What i plan on making is a three tier corner decoration piece, on each tiers it will have a sort of "plant pot" for live plants, and behind the plants will be a cave for the fish (but if i use walls, not cubes, then it wont be a cave, but a door into a hollow room...

and after i build it, and smother it in concrete, i dont want to paint it, but instead cover it in the gravel i use for the tank, so it matches nicely.

my questions are:

will the plants do well in a small "pot"? i'm talking like, 3 inches each. the plants i think will be Anubius Plants.

How well will the gravel stick onto the cement? will they ever pop right out? should i mix the gravel in with the cement for the last layer of cement?

After letting the cement set for 24 hours, i will put it in the empty 29gallon, and do a waterchange while watching the PH levels, is there anything else i am missing here?

Thanks!


----------



## Misakitty (Dec 8, 2011)

Be sure you know what your cement is made out of. Some materials will definitely affect your water parameters, like lime. You might want to monitor for longer than 24 hours if your water has a high buffering capacity.

From the few times I've used it in the past the quality of the material and degree of wetness influenced how well it adhered to other objects, like your gravel. It does cling pretty well to the things it comes in contact with. Mixing the gravel into a small amount like you suggested would ensure that it sticks, though may be unnecessary if your gravel is small enough. It will also depend on how deeply the gravel is pressed into the cement to whether it will fall out.

Anubias will not do well planted in a pot where the rhizome is buried. Eventually it will rot, and you'll have a mess of decaying plant to deal with.


----------



## waveseeker (Mar 15, 2011)

oh shoot! the roots are not supposed to be buried 0.o?! i have one but i knew nothing about the roots, i assumes they needed to be buried in the substrate! what AM i supposed to do?!


----------



## Misakitty (Dec 8, 2011)

Anubias and Java Fern both need to have the rhizome, that dark clump of plant and root at the base of the leaves, exposed. You tie it to a rock or piece of wood with a string. Eventually the roots will move out and wrap around the object.


----------



## waveseeker (Mar 15, 2011)

Oh, well, time to go and dig them up, xD thank you! anyways, back to the concrete decorations, Will OTHER plants that need to be rooted in work will in little pots? or do the roots need to spread far and wide?


----------



## Misakitty (Dec 8, 2011)

It really just depends on the type of plant.

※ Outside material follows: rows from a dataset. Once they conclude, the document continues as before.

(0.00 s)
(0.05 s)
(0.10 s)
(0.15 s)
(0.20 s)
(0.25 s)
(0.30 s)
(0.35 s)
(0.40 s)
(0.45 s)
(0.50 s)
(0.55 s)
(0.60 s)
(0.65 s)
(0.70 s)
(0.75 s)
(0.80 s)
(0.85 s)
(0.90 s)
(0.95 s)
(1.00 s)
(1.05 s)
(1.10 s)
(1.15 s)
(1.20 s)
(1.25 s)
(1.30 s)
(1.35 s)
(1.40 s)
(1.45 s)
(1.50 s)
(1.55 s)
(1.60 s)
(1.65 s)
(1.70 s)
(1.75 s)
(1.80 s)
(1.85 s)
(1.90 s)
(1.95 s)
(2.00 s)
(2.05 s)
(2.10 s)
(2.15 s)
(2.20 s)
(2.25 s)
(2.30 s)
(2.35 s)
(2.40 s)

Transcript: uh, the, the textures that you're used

Swords tend to need to develop a substantial root system, though a dwarf sword might work. I know of plenty of people that just take the little pot a plant is sold in and bury that in their gravel, so I'm sure that some species of plant would be fine. The big thing you'll want to watch for is how tall a plant gets since they will already be elevated in your tank. You may be doing a lot of pruning.

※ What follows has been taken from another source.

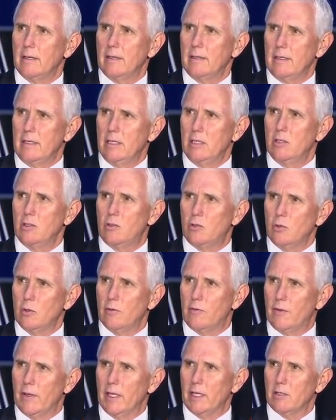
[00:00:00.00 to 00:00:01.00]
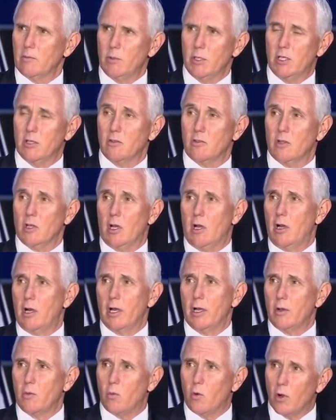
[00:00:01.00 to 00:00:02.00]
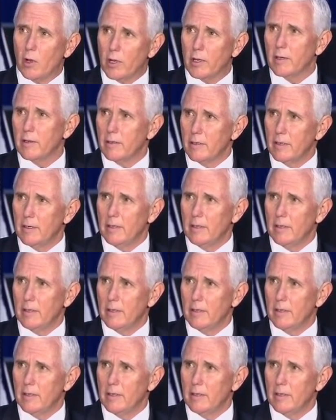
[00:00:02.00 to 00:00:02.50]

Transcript: into effect, because of the hard work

If you had your heart set on the Anubias, you could always remove the substrate from the pot and put the plant in the hole tethered to a rock.

I've got a variety of alternanthera in my tank, and those probably would have done well potted. They are harder to satisfy with light and nutrition, but they do have very pretty leaves. Ludwigia is another plant that might look nice and grow decently in your decoration as long as you fertilize the water.


----------



## waveseeker (Mar 15, 2011)

basicaly all i am looking for are some good plants to help hide the fish, (the plants make the "doors" to caves. but are not too much of a burden for them to get into the caves) and at the top, some that the bettas will like sleeping on


----------



## Misakitty (Dec 8, 2011)

A nice leafy plant would be good then. Both the ones I mentioned have a stem with leaves extending. A dwarf sword may be something you want to look at, though I've had a hard time finding them anywhere but online. There are a ton of plants available though, and I would check the stickies about plants in freshwater aquariums for some more suggestions. This thread may be of interest because you are not wanting the plants to grow out of hand in that space:

http://www.tropicalfishkeeping.com/aquarium-plants/plants-20-long-smaller-tanks-1741/


----------



## waveseeker (Mar 15, 2011)

huh, alright, thanks for all the help! i'll check it out


----------